Texas tint laws were enacted in 2009 to ensure the safety of both drivers and pedestrians, establishing clear boundaries for how dark vehicle window tints can legally be.

We’re about to journey through the labyrinth of Texas Tint Laws, so buckle up!

These laws are intricate and detailed, designed with precision to balance ensuring road safety and giving vehicle owners enough freedom to customize their cars.

Texas Window Tint Law

Texas Window Tint Law, part of the Texas Transportation Code, Section 547.613, sets the guidelines for window tinting in the state.

It’s the cornerstone of the legalities related to window tinting, setting the standards for the rest of the Texas tint laws.

Regulations Regarding Window Tint in Texas

The Texas Department of Public Safety has outlined strict regulations for window tints, focusing on four main areas:

Windshield, Front Side Windows, Back Side Windows, and the Rear Window.

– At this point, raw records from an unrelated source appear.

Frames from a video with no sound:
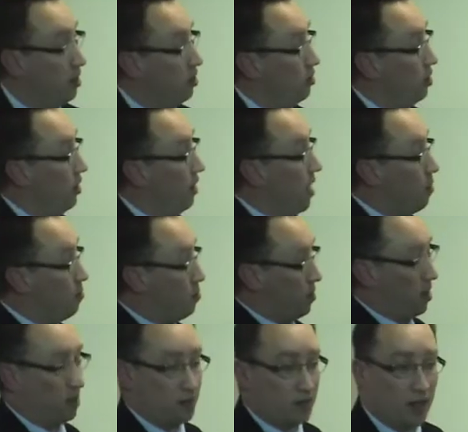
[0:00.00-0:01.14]

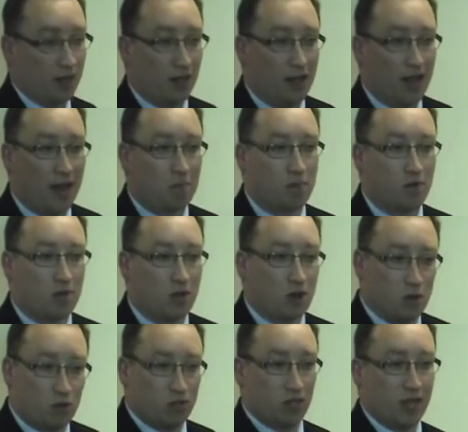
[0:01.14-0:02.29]
The lab
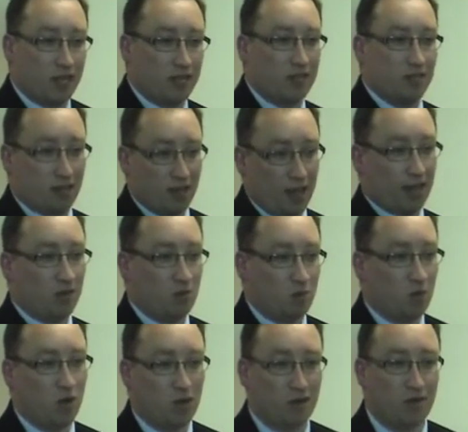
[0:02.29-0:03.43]
knows this and
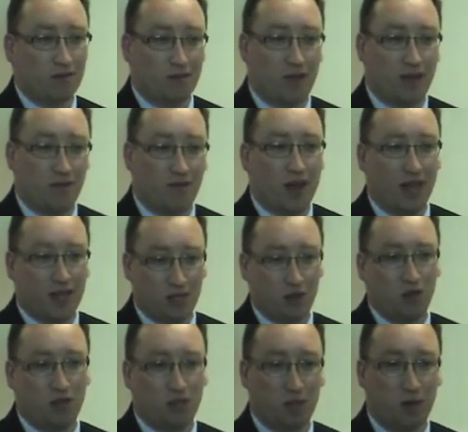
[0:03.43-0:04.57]
will advise
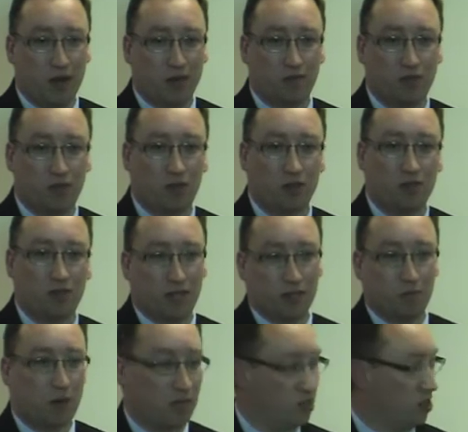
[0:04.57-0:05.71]
on the smear result, this
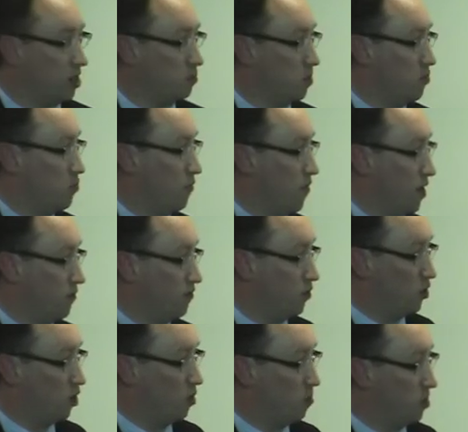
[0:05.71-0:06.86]
patient has been referred for
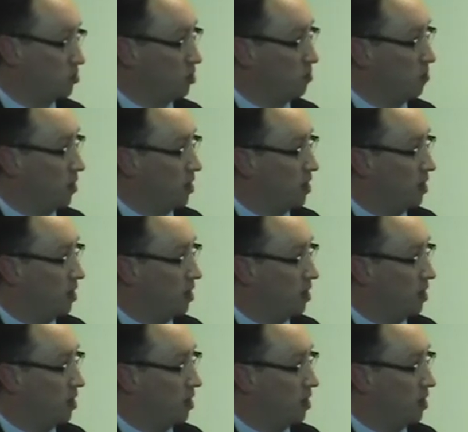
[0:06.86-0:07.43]
colposcopy.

WindowLight AllowanceAdditional Information
WindshieldOver 25%Tint present must be above the AS-1 line
Front Side WindowsOver 25%No additional restrictions
Back Side Windows (Sedans)Over 25%No additional restrictions
Back Side Windows (SUVs/Vans)Any tint darknessNo additional restrictions
Rear Window (Sedans)Over 25%Dual side mirrors required if tinted
Rear Window (SUVs/Vans)Any tint darknessDual side mirrors required if tinted


According to Texas tint laws, the windshield must allow over 25% light inside your vehicle. Any tint present must be above the manufacturer’s AS-1 line.

Front Side Windows

For the front side windows, the law demands that the tint permits more than 25% light inside the car.

Back Side Windows

The back side windows can have any tint darkness for vehicles such as SUVs and vans. But for sedans, it must permit more than 25% light in.

Rear Window

Similar to backside windows, any tint darkness is acceptable for SUVs and vans, but sedans must allow over 25% of light in.


Additional Regulations


When it comes to the reflective properties of the tint, Texas law states that front and back side windows may not be more reflective than a standard window.

Medical Exemptions

For individuals with specific medical conditions that require additional protection from the sun, Texas law does provide medical exemptions.

Documentation from a licensed physician is necessary to apply for this exemption.

Color Restrictions

In Texas, the law bans red, amber, and blue window tints. These colors are reserved for law enforcement vehicles.

Side Mirrors

If the rear window is tinted, the vehicle must have dual side mirrors in good working order.

Exceptions to Legal Limits

There are certain exceptions to these limits, particularly for commercial and law enforcement vehicles.

Penalties for Breaking the Law


Ignoring the Texas Tint Laws can lead to financial penalties. The fines increase significantly with each conviction:

  • First Conviction: A fine of up to $20.
  • Second Conviction: A fine ranging between $25 and $100.
  • Third Conviction: The fine can go as high as $200.

Other Penalties

Apart from fines, non-compliance can lead to a misdemeanor charge. In some cases, the Department of Public Safety may even impound the vehicle until the illegal tint is removed.

The Texas Tint Laws, despite appearing convoluted at first, are designed with safety and clarity in mind.

As drivers, it’s our responsibility to adhere to these laws, ensuring our roads remain safe spaces for everyone.